- [YOUR ASSIGNMENT]
Retype the records below exactly as they appear.

- [DATA FOR REVIEW]
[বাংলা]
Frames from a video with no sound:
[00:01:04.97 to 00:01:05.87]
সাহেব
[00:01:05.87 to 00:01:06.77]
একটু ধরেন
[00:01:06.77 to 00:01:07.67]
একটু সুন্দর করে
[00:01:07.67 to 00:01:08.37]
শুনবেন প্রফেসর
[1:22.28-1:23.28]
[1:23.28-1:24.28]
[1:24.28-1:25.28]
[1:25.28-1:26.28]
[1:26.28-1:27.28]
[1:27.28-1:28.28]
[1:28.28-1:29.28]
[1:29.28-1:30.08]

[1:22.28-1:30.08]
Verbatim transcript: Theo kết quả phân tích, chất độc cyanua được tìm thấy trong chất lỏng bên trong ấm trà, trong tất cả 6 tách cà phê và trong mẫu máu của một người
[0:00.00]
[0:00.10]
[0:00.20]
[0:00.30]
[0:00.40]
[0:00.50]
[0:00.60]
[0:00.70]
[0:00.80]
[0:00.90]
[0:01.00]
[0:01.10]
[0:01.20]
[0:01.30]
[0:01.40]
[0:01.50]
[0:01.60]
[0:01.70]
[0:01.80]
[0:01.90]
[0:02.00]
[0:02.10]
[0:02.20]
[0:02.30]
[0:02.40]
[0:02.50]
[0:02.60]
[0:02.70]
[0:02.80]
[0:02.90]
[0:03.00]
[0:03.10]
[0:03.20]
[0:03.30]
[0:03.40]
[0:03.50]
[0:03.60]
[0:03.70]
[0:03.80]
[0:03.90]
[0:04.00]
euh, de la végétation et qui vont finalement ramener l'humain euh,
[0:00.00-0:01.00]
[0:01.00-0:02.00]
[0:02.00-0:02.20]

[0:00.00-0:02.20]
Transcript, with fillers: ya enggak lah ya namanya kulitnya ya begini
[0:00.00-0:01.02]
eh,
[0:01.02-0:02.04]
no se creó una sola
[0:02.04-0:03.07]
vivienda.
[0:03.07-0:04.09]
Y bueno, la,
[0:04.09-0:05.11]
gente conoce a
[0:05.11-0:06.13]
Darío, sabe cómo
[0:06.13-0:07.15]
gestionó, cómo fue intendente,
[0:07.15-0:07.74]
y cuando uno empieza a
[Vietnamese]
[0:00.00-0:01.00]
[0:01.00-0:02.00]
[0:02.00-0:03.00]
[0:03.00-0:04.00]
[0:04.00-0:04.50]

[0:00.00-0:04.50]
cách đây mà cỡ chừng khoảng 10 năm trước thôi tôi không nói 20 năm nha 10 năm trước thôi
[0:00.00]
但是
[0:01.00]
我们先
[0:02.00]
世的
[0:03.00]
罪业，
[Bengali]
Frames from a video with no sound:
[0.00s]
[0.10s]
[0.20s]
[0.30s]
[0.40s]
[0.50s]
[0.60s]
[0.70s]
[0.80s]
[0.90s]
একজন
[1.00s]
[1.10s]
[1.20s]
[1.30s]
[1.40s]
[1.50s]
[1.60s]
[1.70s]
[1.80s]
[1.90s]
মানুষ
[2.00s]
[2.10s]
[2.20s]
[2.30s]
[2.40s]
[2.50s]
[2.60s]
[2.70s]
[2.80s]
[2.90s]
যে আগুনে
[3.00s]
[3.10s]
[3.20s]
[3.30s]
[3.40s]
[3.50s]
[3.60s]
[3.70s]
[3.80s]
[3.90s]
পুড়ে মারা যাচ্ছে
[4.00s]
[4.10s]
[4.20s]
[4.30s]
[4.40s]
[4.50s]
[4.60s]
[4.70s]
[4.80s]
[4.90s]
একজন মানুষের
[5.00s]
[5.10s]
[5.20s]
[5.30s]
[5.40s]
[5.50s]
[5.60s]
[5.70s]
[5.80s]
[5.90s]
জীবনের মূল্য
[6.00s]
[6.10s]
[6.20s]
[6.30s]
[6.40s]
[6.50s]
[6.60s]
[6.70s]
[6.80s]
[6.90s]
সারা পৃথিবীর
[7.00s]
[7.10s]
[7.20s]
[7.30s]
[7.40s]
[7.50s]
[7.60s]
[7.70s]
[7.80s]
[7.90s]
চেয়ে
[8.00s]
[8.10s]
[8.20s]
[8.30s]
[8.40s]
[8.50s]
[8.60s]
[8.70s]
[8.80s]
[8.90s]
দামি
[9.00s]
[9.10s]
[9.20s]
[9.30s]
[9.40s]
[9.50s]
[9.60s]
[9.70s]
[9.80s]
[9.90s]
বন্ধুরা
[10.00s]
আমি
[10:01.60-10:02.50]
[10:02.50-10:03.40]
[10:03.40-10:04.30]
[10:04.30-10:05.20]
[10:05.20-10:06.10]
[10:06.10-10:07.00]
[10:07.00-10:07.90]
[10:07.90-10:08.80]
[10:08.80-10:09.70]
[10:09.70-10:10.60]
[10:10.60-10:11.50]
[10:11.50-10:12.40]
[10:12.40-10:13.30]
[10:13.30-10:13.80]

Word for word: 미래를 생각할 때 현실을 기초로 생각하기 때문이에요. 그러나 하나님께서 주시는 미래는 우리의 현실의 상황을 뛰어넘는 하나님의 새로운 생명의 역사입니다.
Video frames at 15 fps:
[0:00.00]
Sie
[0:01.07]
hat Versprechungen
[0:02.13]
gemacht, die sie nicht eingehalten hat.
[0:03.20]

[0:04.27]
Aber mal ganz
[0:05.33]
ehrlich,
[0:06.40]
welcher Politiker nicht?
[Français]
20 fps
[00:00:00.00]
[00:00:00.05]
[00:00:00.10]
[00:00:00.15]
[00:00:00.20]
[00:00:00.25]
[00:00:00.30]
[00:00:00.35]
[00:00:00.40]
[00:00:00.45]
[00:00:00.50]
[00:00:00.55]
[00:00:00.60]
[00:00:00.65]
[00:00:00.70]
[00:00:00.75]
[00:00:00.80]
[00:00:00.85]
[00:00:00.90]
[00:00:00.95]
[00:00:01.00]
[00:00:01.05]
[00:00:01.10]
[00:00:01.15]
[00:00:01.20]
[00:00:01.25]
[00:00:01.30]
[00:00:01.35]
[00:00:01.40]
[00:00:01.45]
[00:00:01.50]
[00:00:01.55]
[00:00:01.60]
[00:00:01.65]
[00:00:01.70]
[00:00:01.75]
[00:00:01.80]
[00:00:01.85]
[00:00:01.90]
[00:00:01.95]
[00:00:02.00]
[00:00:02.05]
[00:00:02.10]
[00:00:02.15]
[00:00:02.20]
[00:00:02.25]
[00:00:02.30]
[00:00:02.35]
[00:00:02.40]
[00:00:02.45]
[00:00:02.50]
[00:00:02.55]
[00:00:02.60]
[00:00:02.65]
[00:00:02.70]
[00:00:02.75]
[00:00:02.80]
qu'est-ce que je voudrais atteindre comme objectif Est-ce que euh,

- [RESPONSE AREA]
[বাংলা]
Frames from a video with no sound:
[00:01:04.97 to 00:01:05.87]
সাহেব
[00:01:05.87 to 00:01:06.77]
একটু ধরেন
[00:01:06.77 to 00:01:07.67]
একটু সুন্দর করে
[00:01:07.67 to 00:01:08.37]
শুনবেন প্রফেসর
[1:22.28-1:23.28]
[1:23.28-1:24.28]
[1:24.28-1:25.28]
[1:25.28-1:26.28]
[1:26.28-1:27.28]
[1:27.28-1:28.28]
[1:28.28-1:29.28]
[1:29.28-1:30.08]

[1:22.28-1:30.08]
Verbatim transcript: Theo kết quả phân tích, chất độc cyanua được tìm thấy trong chất lỏng bên trong ấm trà, trong tất cả 6 tách cà phê và trong mẫu máu của một người
[0:00.00]
[0:00.10]
[0:00.20]
[0:00.30]
[0:00.40]
[0:00.50]
[0:00.60]
[0:00.70]
[0:00.80]
[0:00.90]
[0:01.00]
[0:01.10]
[0:01.20]
[0:01.30]
[0:01.40]
[0:01.50]
[0:01.60]
[0:01.70]
[0:01.80]
[0:01.90]
[0:02.00]
[0:02.10]
[0:02.20]
[0:02.30]
[0:02.40]
[0:02.50]
[0:02.60]
[0:02.70]
[0:02.80]
[0:02.90]
[0:03.00]
[0:03.10]
[0:03.20]
[0:03.30]
[0:03.40]
[0:03.50]
[0:03.60]
[0:03.70]
[0:03.80]
[0:03.90]
[0:04.00]
euh, de la végétation et qui vont finalement ramener l'humain euh,
[0:00.00-0:01.00]
[0:01.00-0:02.00]
[0:02.00-0:02.20]

[0:00.00-0:02.20]
Transcript, with fillers: ya enggak lah ya namanya kulitnya ya begini
[0:00.00-0:01.02]
eh,
[0:01.02-0:02.04]
no se creó una sola
[0:02.04-0:03.07]
vivienda.
[0:03.07-0:04.09]
Y bueno, la,
[0:04.09-0:05.11]
gente conoce a
[0:05.11-0:06.13]
Darío, sabe cómo
[0:06.13-0:07.15]
gestionó, cómo fue intendente,
[0:07.15-0:07.74]
y cuando uno empieza a
[Vietnamese]
[0:00.00-0:01.00]
[0:01.00-0:02.00]
[0:02.00-0:03.00]
[0:03.00-0:04.00]
[0:04.00-0:04.50]

[0:00.00-0:04.50]
cách đây mà cỡ chừng khoảng 10 năm trước thôi tôi không nói 20 năm nha 10 năm trước thôi
[0:00.00]
但是
[0:01.00]
我们先
[0:02.00]
世的
[0:03.00]
罪业，
[Bengali]
Frames from a video with no sound:
[0.00s]
[0.10s]
[0.20s]
[0.30s]
[0.40s]
[0.50s]
[0.60s]
[0.70s]
[0.80s]
[0.90s]
একজন
[1.00s]
[1.10s]
[1.20s]
[1.30s]
[1.40s]
[1.50s]
[1.60s]
[1.70s]
[1.80s]
[1.90s]
মানুষ
[2.00s]
[2.10s]
[2.20s]
[2.30s]
[2.40s]
[2.50s]
[2.60s]
[2.70s]
[2.80s]
[2.90s]
যে আগুনে
[3.00s]
[3.10s]
[3.20s]
[3.30s]
[3.40s]
[3.50s]
[3.60s]
[3.70s]
[3.80s]
[3.90s]
পুড়ে মারা যাচ্ছে
[4.00s]
[4.10s]
[4.20s]
[4.30s]
[4.40s]
[4.50s]
[4.60s]
[4.70s]
[4.80s]
[4.90s]
একজন মানুষের
[5.00s]
[5.10s]
[5.20s]
[5.30s]
[5.40s]
[5.50s]
[5.60s]
[5.70s]
[5.80s]
[5.90s]
জীবনের মূল্য
[6.00s]
[6.10s]
[6.20s]
[6.30s]
[6.40s]
[6.50s]
[6.60s]
[6.70s]
[6.80s]
[6.90s]
সারা পৃথিবীর
[7.00s]
[7.10s]
[7.20s]
[7.30s]
[7.40s]
[7.50s]
[7.60s]
[7.70s]
[7.80s]
[7.90s]
চেয়ে
[8.00s]
[8.10s]
[8.20s]
[8.30s]
[8.40s]
[8.50s]
[8.60s]
[8.70s]
[8.80s]
[8.90s]
দামি
[9.00s]
[9.10s]
[9.20s]
[9.30s]
[9.40s]
[9.50s]
[9.60s]
[9.70s]
[9.80s]
[9.90s]
বন্ধুরা
[10.00s]
আমি
[10:01.60-10:02.50]
[10:02.50-10:03.40]
[10:03.40-10:04.30]
[10:04.30-10:05.20]
[10:05.20-10:06.10]
[10:06.10-10:07.00]
[10:07.00-10:07.90]
[10:07.90-10:08.80]
[10:08.80-10:09.70]
[10:09.70-10:10.60]
[10:10.60-10:11.50]
[10:11.50-10:12.40]
[10:12.40-10:13.30]
[10:13.30-10:13.80]

Word for word: 미래를 생각할 때 현실을 기초로 생각하기 때문이에요. 그러나 하나님께서 주시는 미래는 우리의 현실의 상황을 뛰어넘는 하나님의 새로운 생명의 역사입니다.
Video frames at 15 fps:
[0:00.00]
Sie
[0:01.07]
hat Versprechungen
[0:02.13]
gemacht, die sie nicht eingehalten hat.
[0:03.20]

[0:04.27]
Aber mal ganz
[0:05.33]
ehrlich,
[0:06.40]
welcher Politiker nicht?
[Français]
20 fps
[00:00:00.00]
[00:00:00.05]
[00:00:00.10]
[00:00:00.15]
[00:00:00.20]
[00:00:00.25]
[00:00:00.30]
[00:00:00.35]
[00:00:00.40]
[00:00:00.45]
[00:00:00.50]
[00:00:00.55]
[00:00:00.60]
[00:00:00.65]
[00:00:00.70]
[00:00:00.75]
[00:00:00.80]
[00:00:00.85]
[00:00:00.90]
[00:00:00.95]
[00:00:01.00]
[00:00:01.05]
[00:00:01.10]
[00:00:01.15]
[00:00:01.20]
[00:00:01.25]
[00:00:01.30]
[00:00:01.35]
[00:00:01.40]
[00:00:01.45]
[00:00:01.50]
[00:00:01.55]
[00:00:01.60]
[00:00:01.65]
[00:00:01.70]
[00:00:01.75]
[00:00:01.80]
[00:00:01.85]
[00:00:01.90]
[00:00:01.95]
[00:00:02.00]
[00:00:02.05]
[00:00:02.10]
[00:00:02.15]
[00:00:02.20]
[00:00:02.25]
[00:00:02.30]
[00:00:02.35]
[00:00:02.40]
[00:00:02.45]
[00:00:02.50]
[00:00:02.55]
[00:00:02.60]
[00:00:02.65]
[00:00:02.70]
[00:00:02.75]
[00:00:02.80]
qu'est-ce que je voudrais atteindre comme objectif Est-ce que euh,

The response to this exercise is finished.